Le traitement médiatique

En général, les médias ne se sont pas embarrassés de la prudence nécessaire.
Le Monde titre ainsi « Les pesticides triplent la mortalité des abeilles sauvages ». Tout en avouant que les chercheurs n’ont pas réussi à « établir un lien irréfutable de cause à effet », Le Monde minimise toutes les limites de l’étude, et élargit de plus, sans aucune précaution, la responsabilité à l’ensemble des pesticides…

La plupart des titres et bien sûr l’ensemble des ONG environnementalistes affichent tous cette « multiplication par trois de la mortalité des abeilles sauvages », et généralement sans précaution, ni avis contradictoire.

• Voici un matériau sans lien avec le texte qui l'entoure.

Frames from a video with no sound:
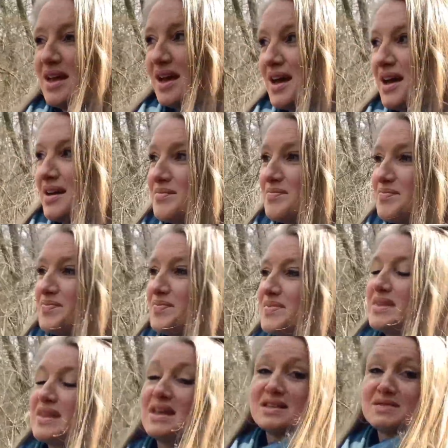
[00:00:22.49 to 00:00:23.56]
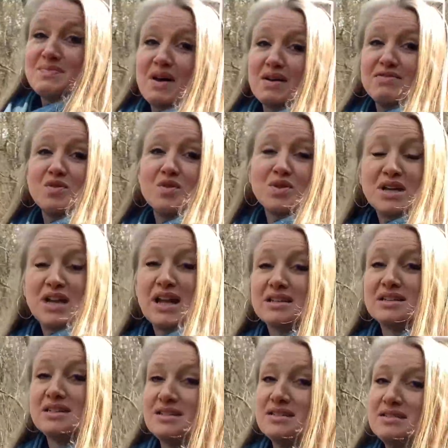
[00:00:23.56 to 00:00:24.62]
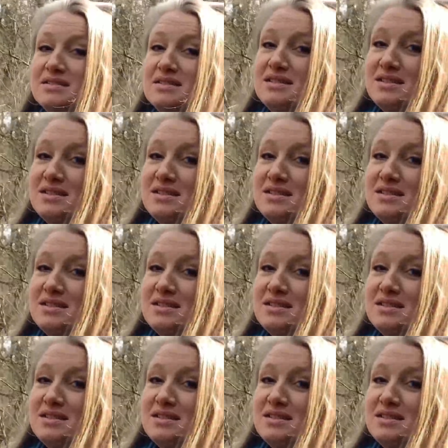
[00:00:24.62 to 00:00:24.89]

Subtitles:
It's my fourth collection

Et replacent fort opportunément cette dans la perspective du prochain examen par l’UE des conséquences de l’interdiction.
L’article d’Euractiv (in English) fait de même, en donnant cependant brièvement la position de l’ECPA (firmes phyto), au demeurant fort prudente.

L’analyse de Seppi

Seul l’article de Seppi, titré « Mortalité des abeilles sauvages et néonicotinoïdes : vite, instrumentalisons l’étude ! », fait une analyse distanciée et détaillée.
Tout en reconnaissant l’intérêt d’une telle étude, Seppi relève fort justement que :
– D’une part le timing et le commentaire même de Nature (« des insecticides controversés liés au déclin d’abeilles sauvages – les preuves contre les néonicotinoïdes s’accumulent avant le réexamen par l’UE ») montrent qu’on est « manifestement dans le registre du lobbying. » Il s’agit de faire pression au bon moment…
– D’autre part « cet article [de Nature] – une analyse statistique complexe reposant sur des hypothèses et des simplifications sujettes à questionnement, et ne livrant pas de nombreuses données – ne démontre pas ce qui est affirmé » : langage obscur, imprécisions qui s’accumulent, interférences probables avec d’autres données non prises en compte, corrélation qui n’est pas causalité, corrélations variables selon les espèces, etc.

Pour Seppi, les conclusions catastrophistes de l’étude sont, « en grande partie, des affirmations très osées, et nous pensons qu’elles ne sont pas étayées par l’étude. « …nos résultats suggèrent… », c’est la manière typique d’instrumentaliser à des fins politiques des résultats de recherche, certes intéressants dans le cas présent, mais au final peu convaincants. »

En conclusion, Seppi cite à plusieurs reprises Ben Woodcock, un des auteurs de l’étude, qui, par exemple dans La Tribune, « insiste toutefois sur l’aspect multi-factoriel du déclin des pollinisateurs : si l’utilisation des néonicotinoides est « un facteur majeur » de ce déclin, le scientifique rappelle qu’il est aussi dû à la perte d’habitat, à des agents pathogènes, au changement climatique et à d’autres insecticides. »
Bref l’étude parue dans Nature est intéressante, mais ses résultats ne peuvent pas être considérés comme fermement établis et le bruit médiatique fait autour est injustifié. Sauf dans une perspective éhontée de lobbying environnementaliste.
Nous encourageons vivement nos lecteurs intéressés à lire l’intégralité de l’article de Seppi.

Nous reviendrons sur l’étude de Nature avec une analyse circonstanciée dans les prochaines semaines.